Он выпил и протяжно выдохнул:
– Ваше, земное? Сильное снадобье!
Профессор посмотрел вокруг, вытряхнул из стаканчика оставшуюся каплю.
– Ещё? – по-своему истолковал движение Мансур.
– Нет-нет, – покачал головой Питу. – Благодарю, достаточно.
Потом понизил голос до конфиденциального шёпота:
– Как вы полагаете, каким образом камалы могли узнать про нашу экспедицию?
Лосев криво усмехнулся, и, взяв наполненный для него Мансуром стаканчик, опрокинул его, занюхивая рукавом бронекостюма. Как и положено, бронекостюм ничем не пах.
– Меня этот вопрос чрезвычайно волнует, – заметил он. – Как только выберемся отсюда, я постараюсь выяснить.
– Вы знаете, – продолжал Питу, по-прежнему понижая голос. – У меня есть кое-какие соображения, как подобное могло случиться.
Оба офицера с интересом воззрились на профессора.
– Любопытно услышать, – кивнул Лосев.
– Во всём виновато продолжающееся перемирие и сближение с чужими, – заявил Питу.
– Перемирие?! – удивился Мансур и показал пальцем наружу, в сторону места, где располагалась археологическая база. – Вы видели это перемирие! И о каком сближении можно говорить?!
Профессор понимающе покивал, жуя губами:
– И тем не менее! Пока с чужими длилось активное противостояние, пацифистские тенденции в нашем обществе были не слишком сильны. Конечно, уже не одну сотню лет муссируются тезисы, что разумные существа всегда могут понять друг друга, и так далее. Знаете, я и сам нет-нет, да и начинаю думать: почему, в самом деле, мы не могли бы жить в мире? Что нам, космоса не хватит? Планет новых не хватит? Что нам мешает относиться друг к другу как к родственным, а не к чуждым существам по самому главному признаку: мы ведь разумны ?…
Мансур усмехнулся:
– На Земле это называется «братья по разуму».

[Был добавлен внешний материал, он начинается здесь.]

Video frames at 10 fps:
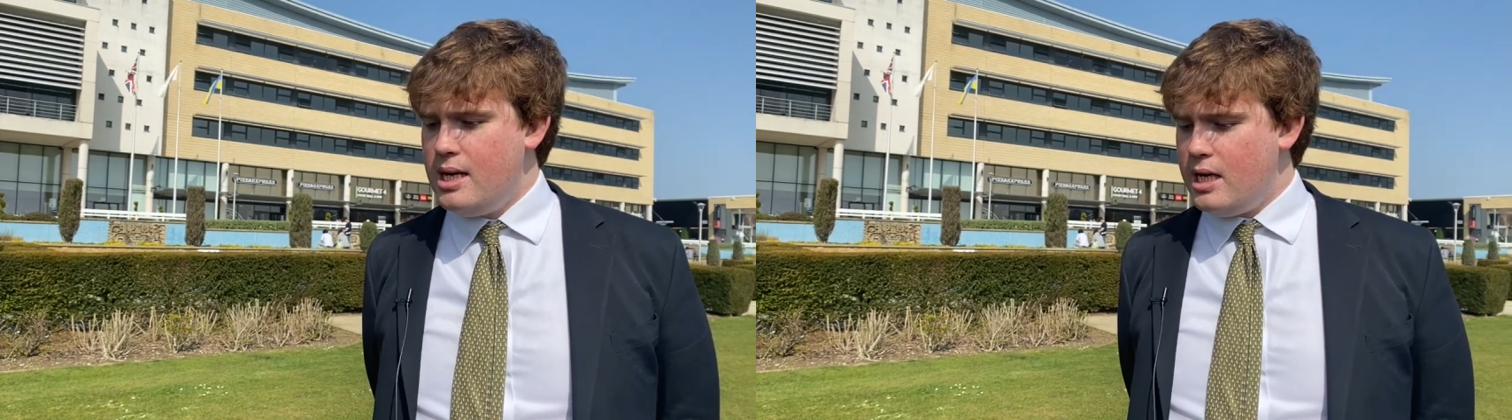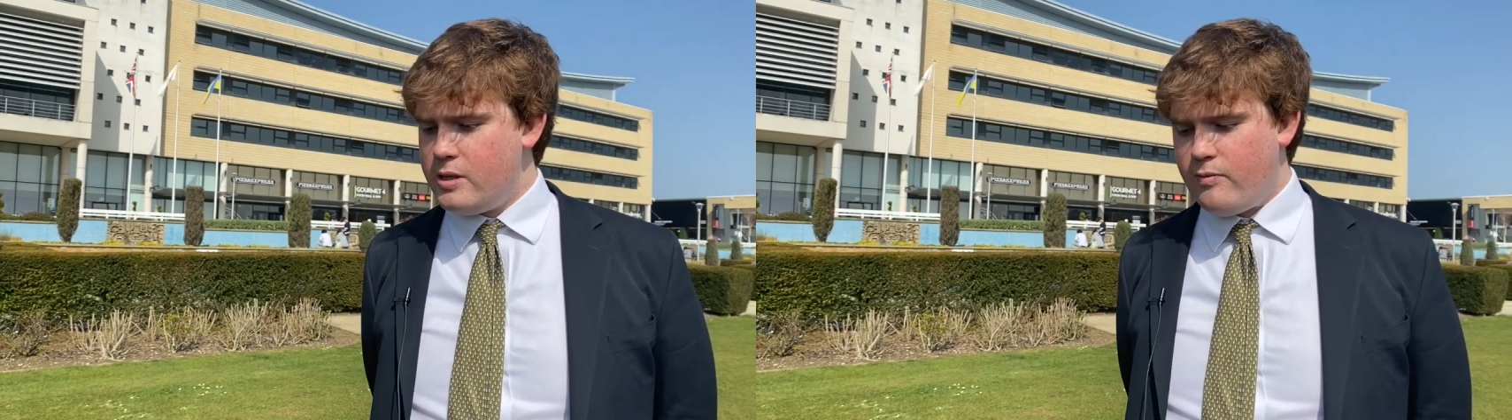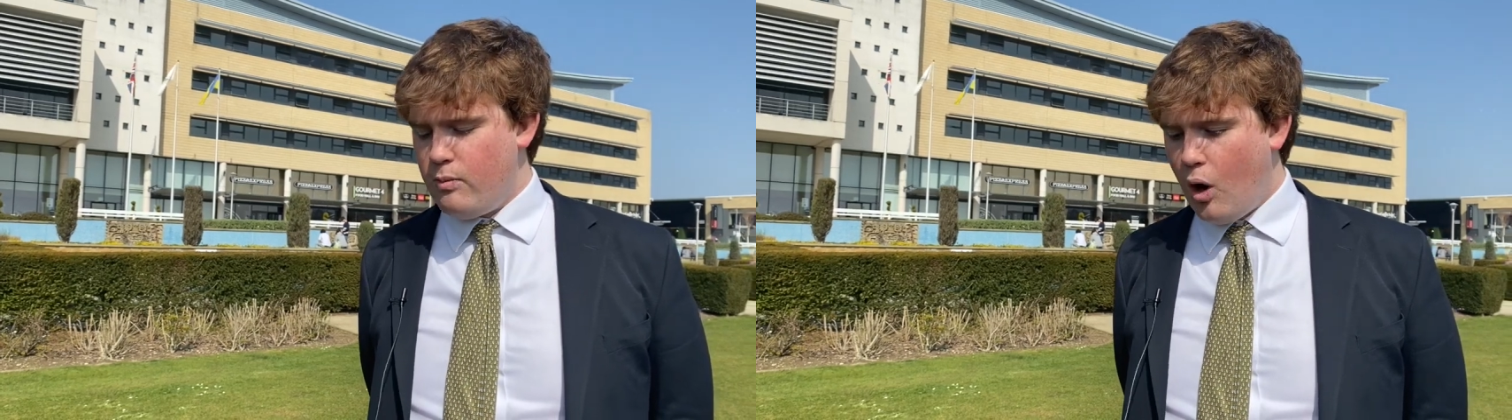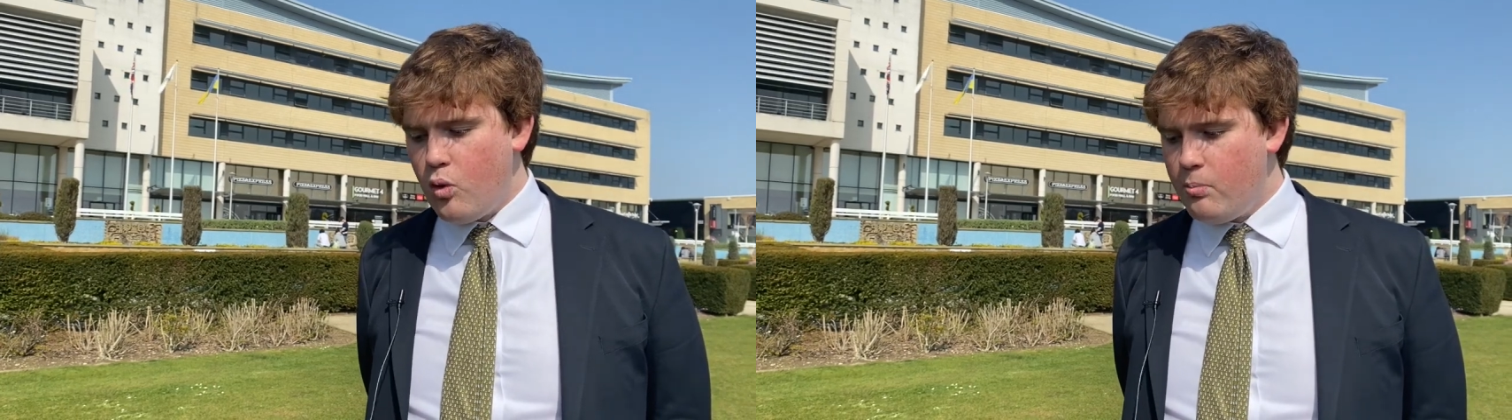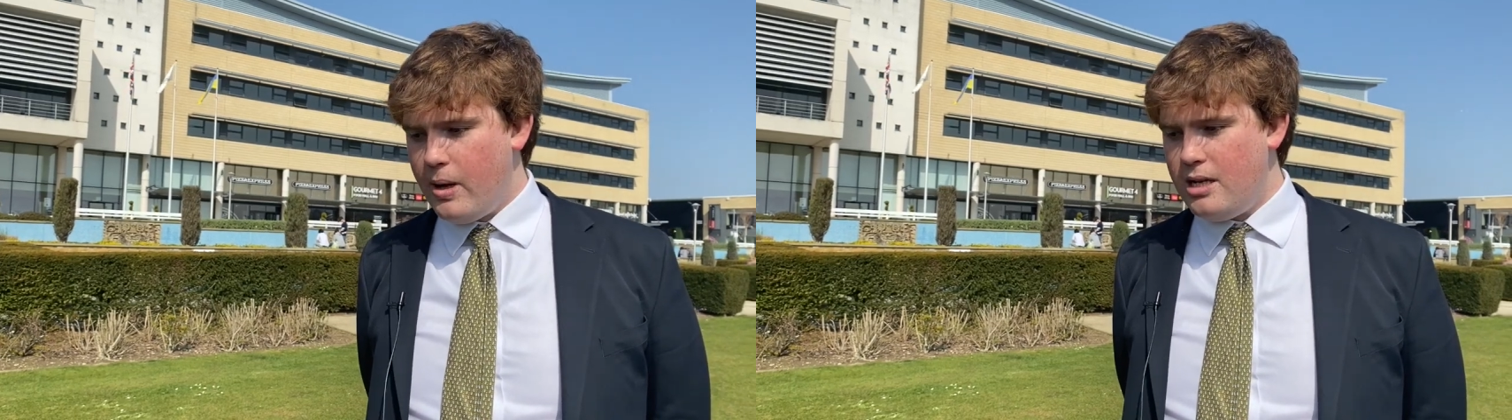It's
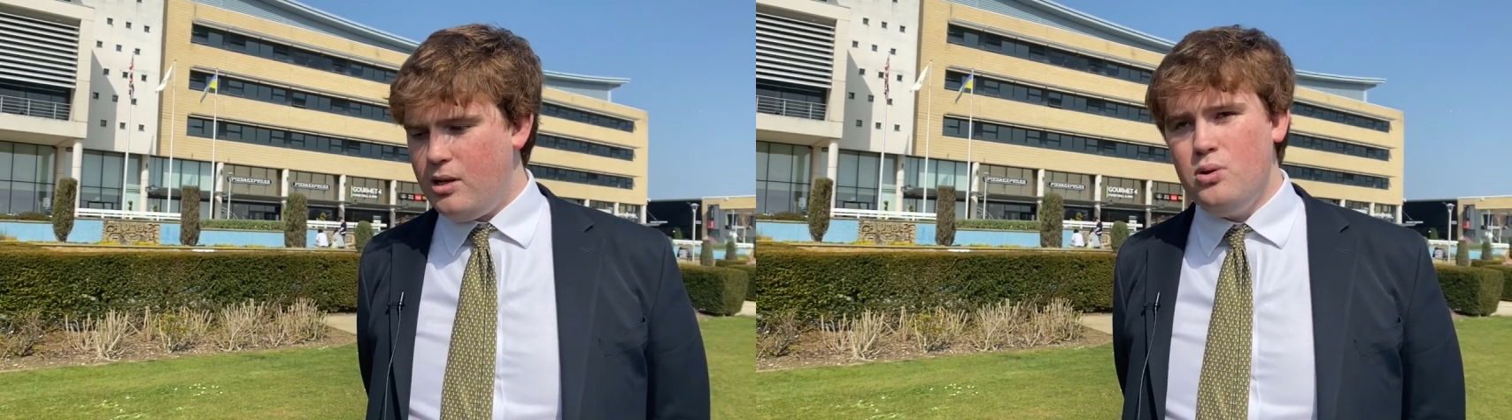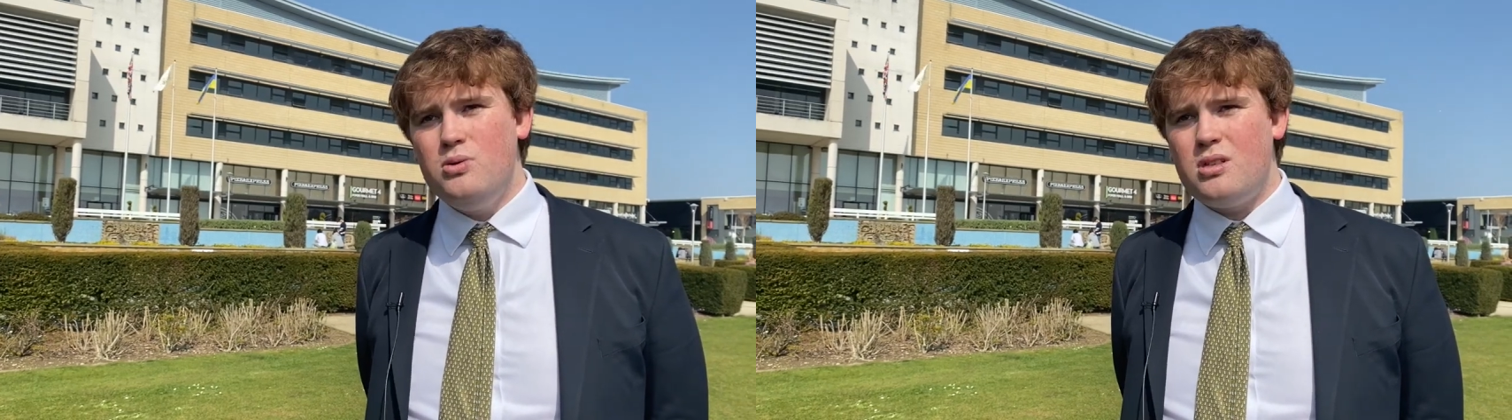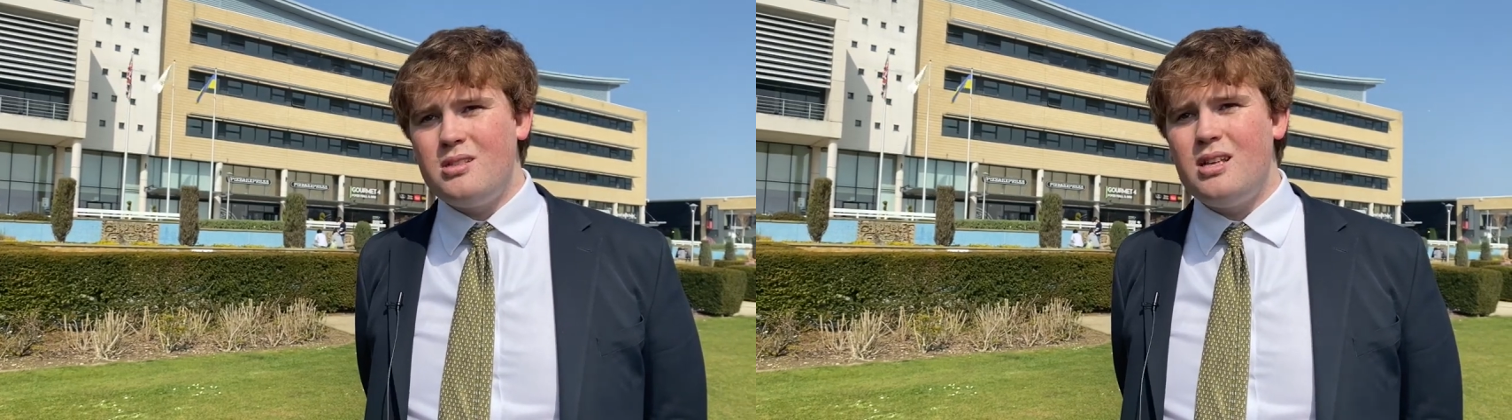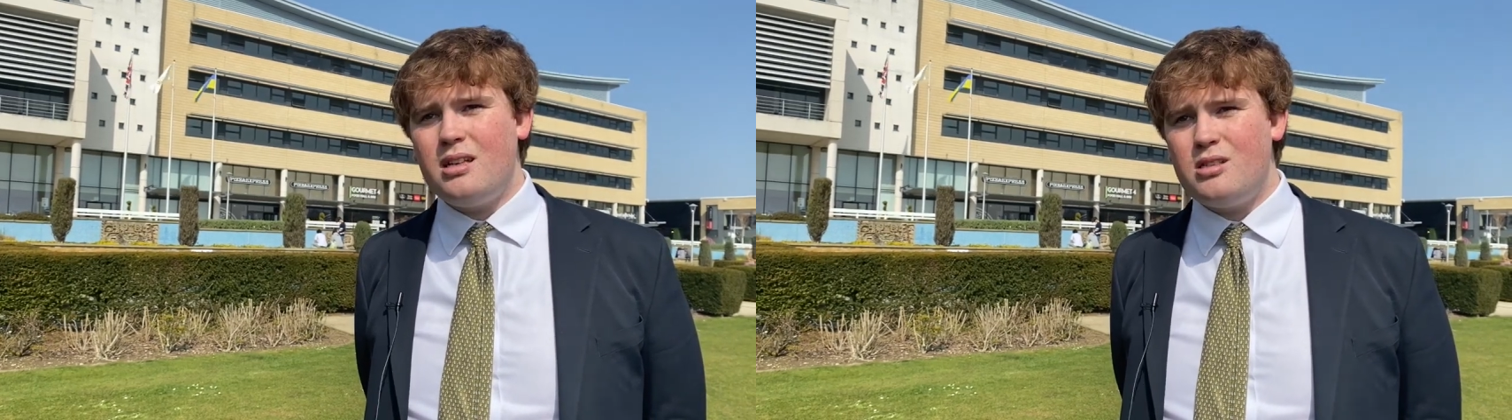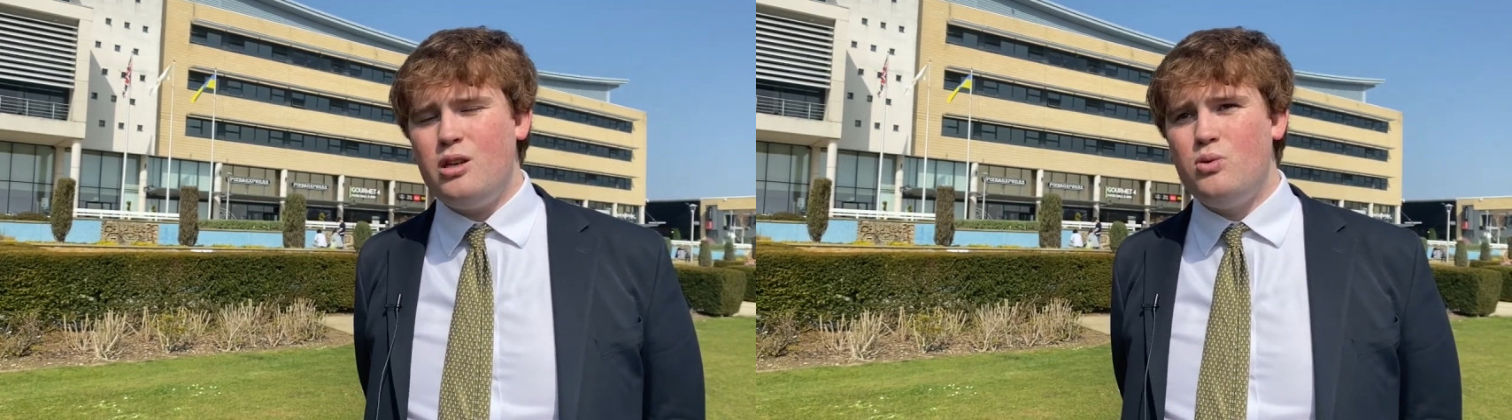long been used as an
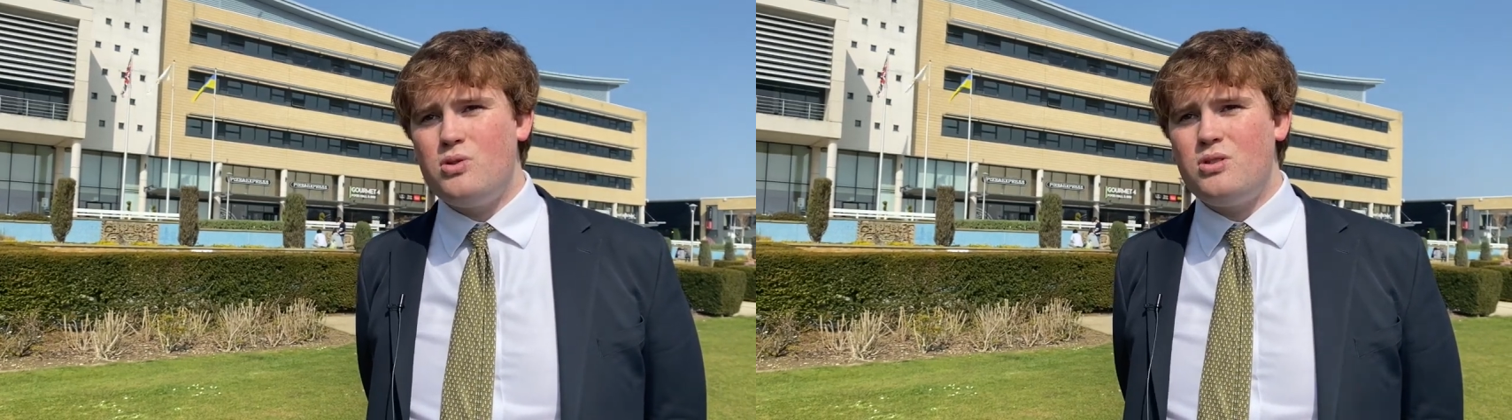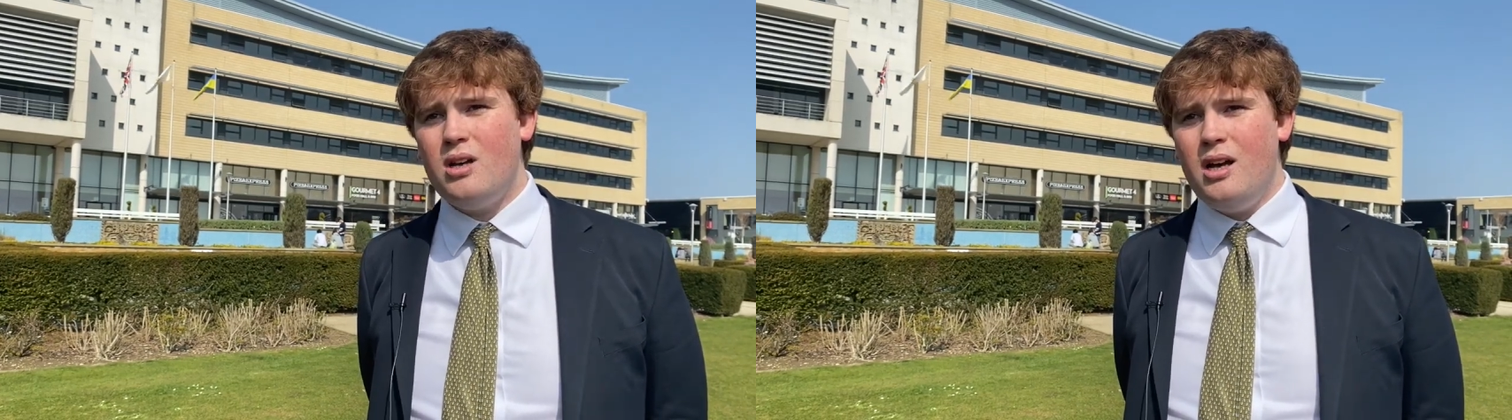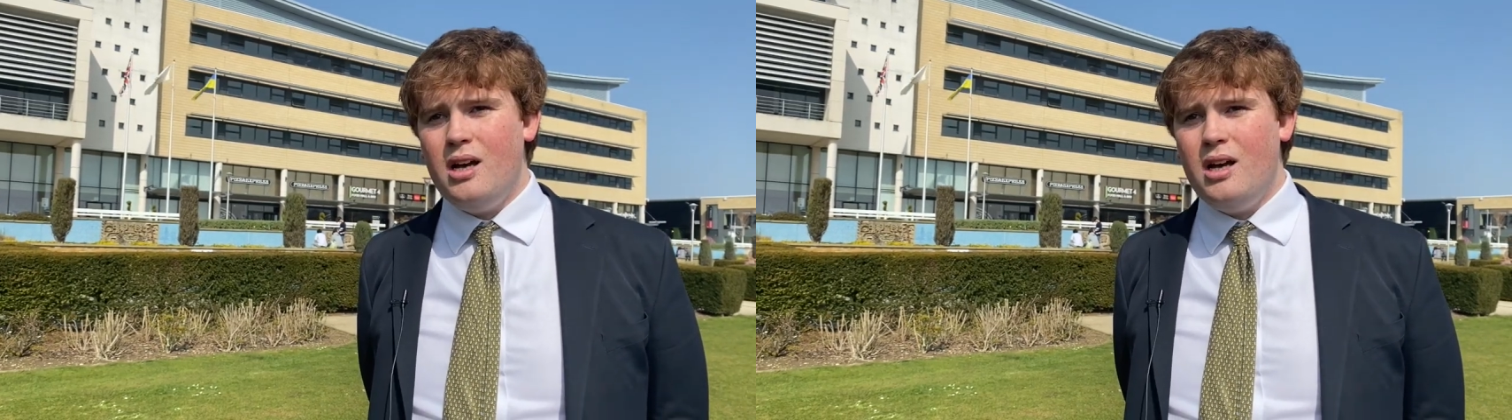excuse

Питу потыкал в воздух указательным пальцем:
– Очень хорошее сравнение, жаль, что утопическое. Но утопия всегда живёт в умах людей. Так вот, я много думал последнее время над тем, что происходит…
По словам профессора, получалось, что в Содружестве Идентичных, и, главным образом, в обществе орхан, вскоре после подписания Пакта возникли новые тенденции, причём противоречивого типа. С одной стороны, быстро оформилось определённое мнение, что следует стремиться к максимальному сближению с так называемыми «братьями по разуму» – в этот раз Питу употребил земную формулировку. По мнению профессора, все годы, пока сохранялась сильнейшая конфронтация, единство и единомыслие Содружества во многом держалось на жёсткой дисциплине с безусловным подчинением большинства общественных институтов Высшему Совету, где на первых ролях главенствовали военные и контрразведчики. На этом фоне попытки утверждать, что чужие – братья, выглядели не слишком привлекательными морально. Но вот Пакт подписан, причём во многом благодаря вдруг изменившейся позиции камалов и их проявившемуся стремлению к дружбе – и в обществе всё чаще говорят, что военные продолжают жить по «законам военного времени», чтобы оправдывать своё непомерно высокое содержание и, соответственно, положение в обществе. И так далее, и тому подобное.